# WHAT THIS TASK INVOLVES
Down to the last line, restate the records word for word, but not the pictures.

# RECORDS FOR PROCESSING

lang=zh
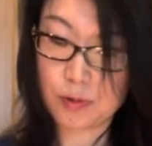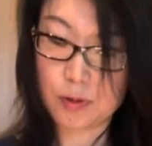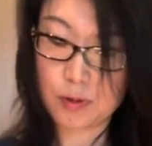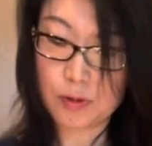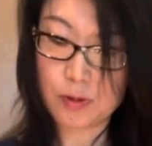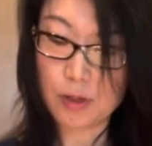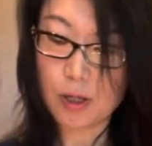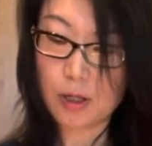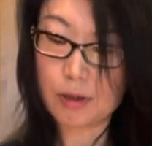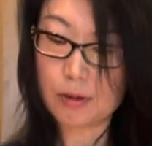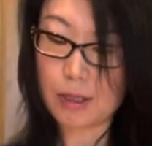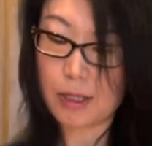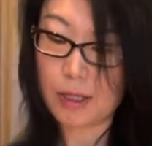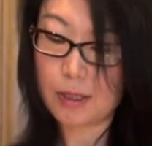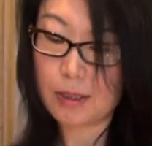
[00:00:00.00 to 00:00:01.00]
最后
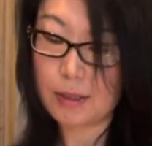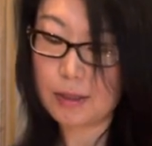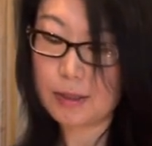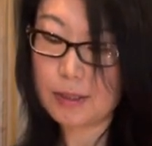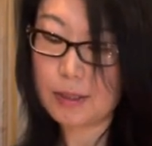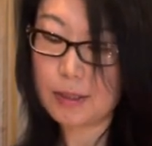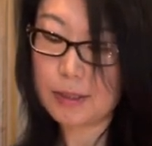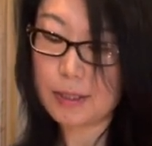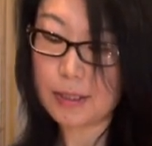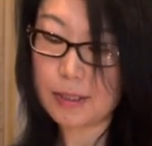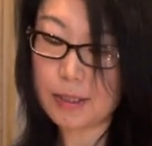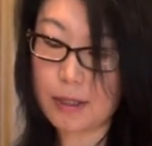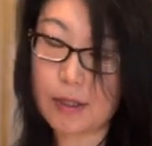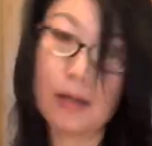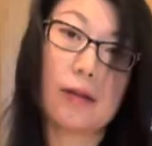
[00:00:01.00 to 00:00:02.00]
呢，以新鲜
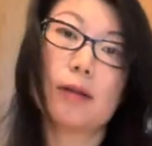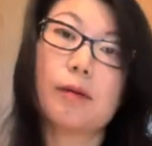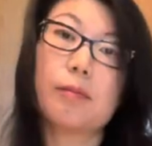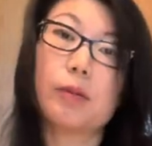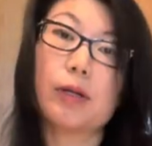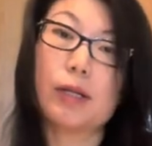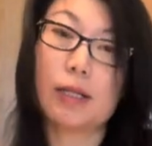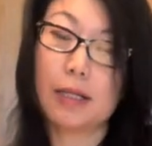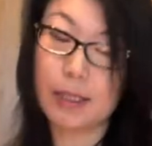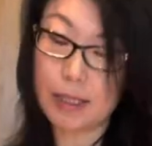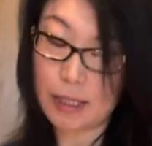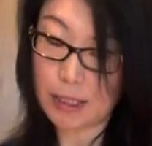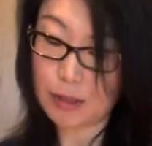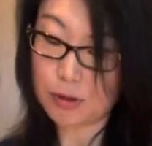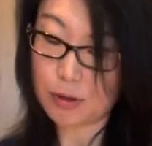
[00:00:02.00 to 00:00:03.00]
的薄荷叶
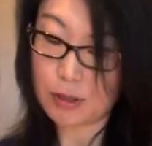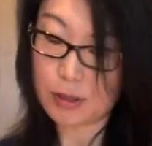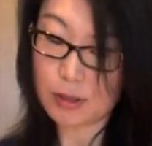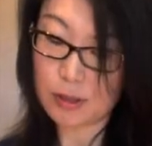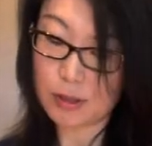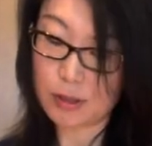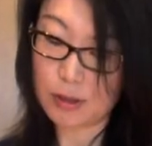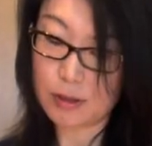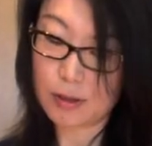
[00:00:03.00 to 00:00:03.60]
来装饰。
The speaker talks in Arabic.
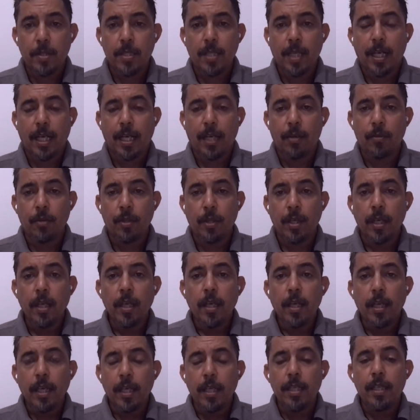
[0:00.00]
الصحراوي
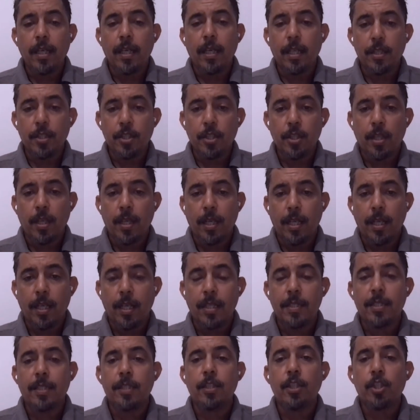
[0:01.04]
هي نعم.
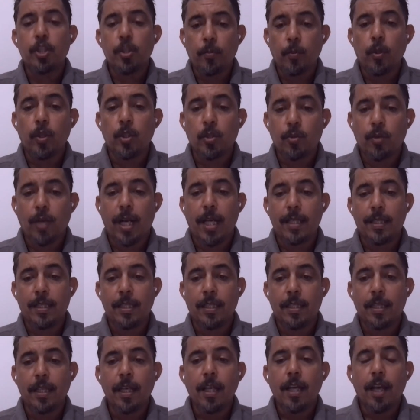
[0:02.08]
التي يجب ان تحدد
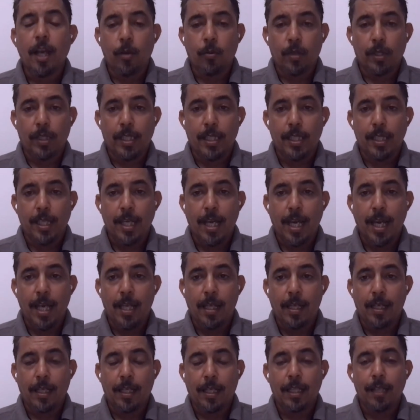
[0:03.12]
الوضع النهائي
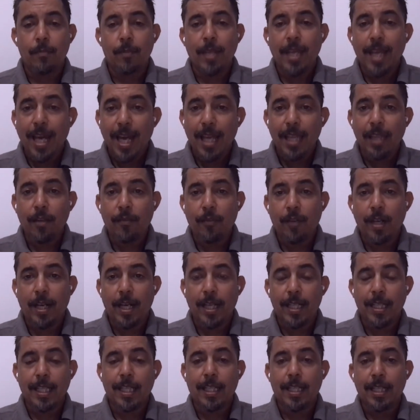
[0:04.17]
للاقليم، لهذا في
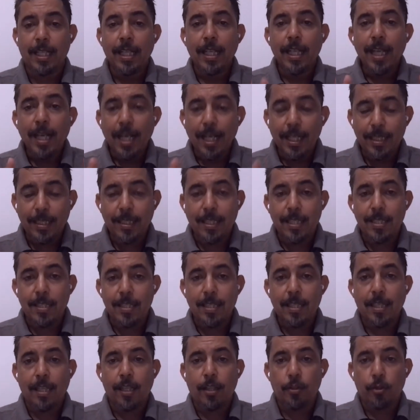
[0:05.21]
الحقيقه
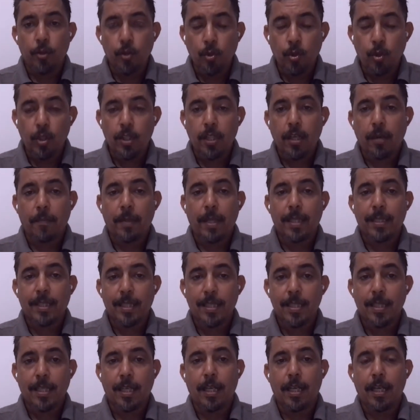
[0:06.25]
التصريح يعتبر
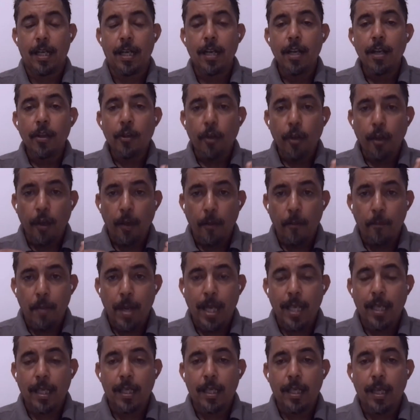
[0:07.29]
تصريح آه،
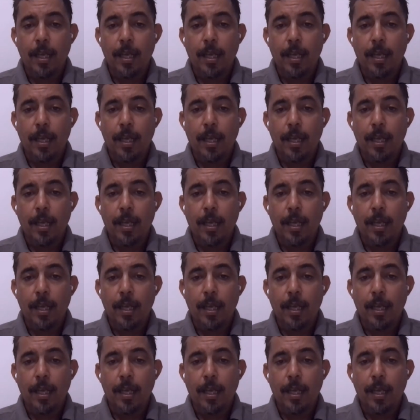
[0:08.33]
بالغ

# WRITTEN SOLUTION
lang=zh
[00:00:00.00 to 00:00:01.00]
最后
[00:00:01.00 to 00:00:02.00]
呢，以新鲜
[00:00:02.00 to 00:00:03.00]
的薄荷叶
[00:00:03.00 to 00:00:03.60]
来装饰。
The speaker talks in Arabic.
[0:00.00]
الصحراوي
[0:01.04]
هي نعم.
[0:02.08]
التي يجب ان تحدد
[0:03.12]
الوضع النهائي
[0:04.17]
للاقليم، لهذا في
[0:05.21]
الحقيقه
[0:06.25]
التصريح يعتبر
[0:07.29]
تصريح آه،
[0:08.33]
بالغ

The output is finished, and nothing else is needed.